Maria Tatar, in her book Off with Their Heads! Fairy Tales and the Culture of Childhood, writes, “Whenever a book is written by adults for children, there is a way in which it becomes relentlessly educational, in part because the condition of its existence opens up a chasm between the child reader and the older, wiser adult who has produced the book. Our current agenda and the wisdom of our time may seem vastly superior to [James] Janeway’s sanctimoniously lurid descriptions of dying children, or Dr. Heinrich Hoffmann’s unforgettable images of thumbsuckers getting their digits sheared off, but they are ultimately our own adult ideas about what is “for their own good.”
“The question,” agrees Goldthwaite, in a crucial distinction, “is not whether a book teaches but what and how and whether its intent is to humanize a child or merely to socialize him.”
The desire to socialize children with the “wisdom of our time” has become an eager, laudable advance in children’s literature. Many talented authors write stories with the idea that “children’s books are a wonderful way to begin the process of educating people about how varied human experience is, and about how all of it, all of it, is normal.” (Laurel Snyder)
Maria Tatar admits that “…to declare that adults should stay out of children’s literature is utterly unrealistic–adults write the books, publish them, review them, buy them, and read them…”
If, however, our proper focus is what a book teaches, and how, it is ironic that the “interference” of a parent or teacher with the literary choices of their charges often produces such cries of horror from the educated community.
Tartar is emphatic on this point. “To argue that adults should not interfere in the reading process is as misguided as arguing that they should not intrude on children’s lives. Letting children be wholly on their own as the readers of a story can, in some situations, count as a not-so-benign form of neglect that leaves children without any sort of compass to guide them as they enter, pass through, and exit a world of fiction….”

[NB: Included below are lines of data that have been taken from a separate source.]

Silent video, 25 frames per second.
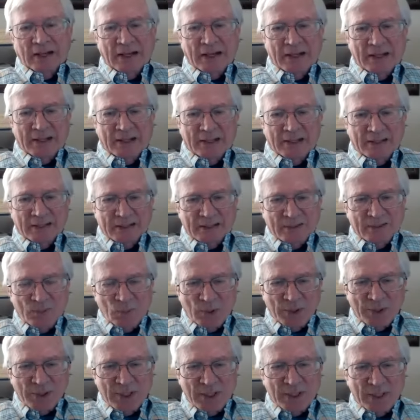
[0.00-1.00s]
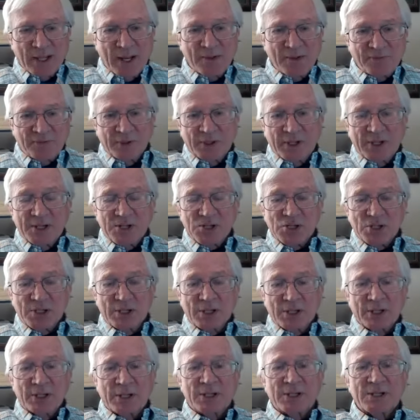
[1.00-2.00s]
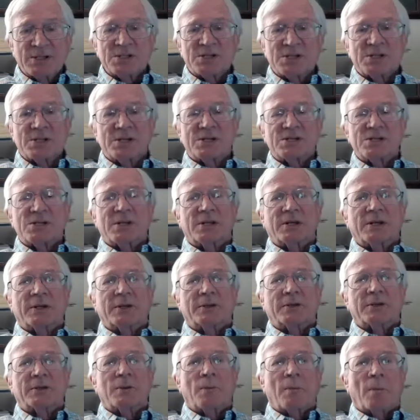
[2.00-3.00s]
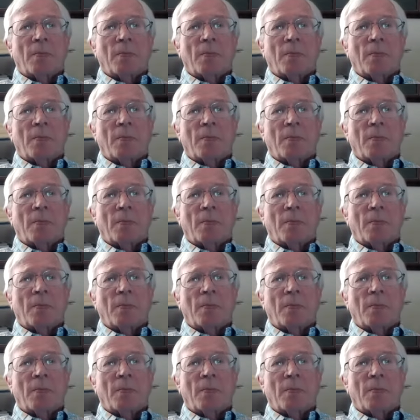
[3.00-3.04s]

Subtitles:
And what the definition is that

“The tales heard during childhood become fixed and lasting possessions,” reminds Katherine Cather, in an old manual on Educating by Story-Telling. “They stay with the hearer through the years, and because their ideals become his ideals, do much toward shaping his character.” Or, as Kathleen Kelly gushes in the 1998 film You’ve Got Mail, “when you read a book as a child it becomes part of your identity in a way that no other reading in your life ever does.”
With such high stakes, discerning between an author bent on humanizing a child and an author bent on socializing him becomes a task that cannot be ignored.
“The old-time raconteur swayed the destiny of nations because he was an artist, because he himself believed in the message he brought,” declares Cather. The future of young readers is still being swayed by storytellers, men and women who devoutly believe in the messages they bring, and in the “wisdom of our time.” Unfortunately, much of that “wisdom” is merely sugar-coated flimflam, spooned into young minds until every sweet lie tastes true.
It would be ridiculous to call for an elimination of porpoises in children’s literature. No matter how fast we walk, they will always be close behind. It is the nature of story to mold and illuminate. Every novel is part of the Great Conversation. But as children enter the world of a work of fiction, it is crucial that they have a compass in one hand and a guide within earshot. An ever-growing sense of True North must be nurtured, so that when they do feel the tread of a porpoise, they can turn around and exclaim with just indignation, “Do you mind? That happens to be my tail.”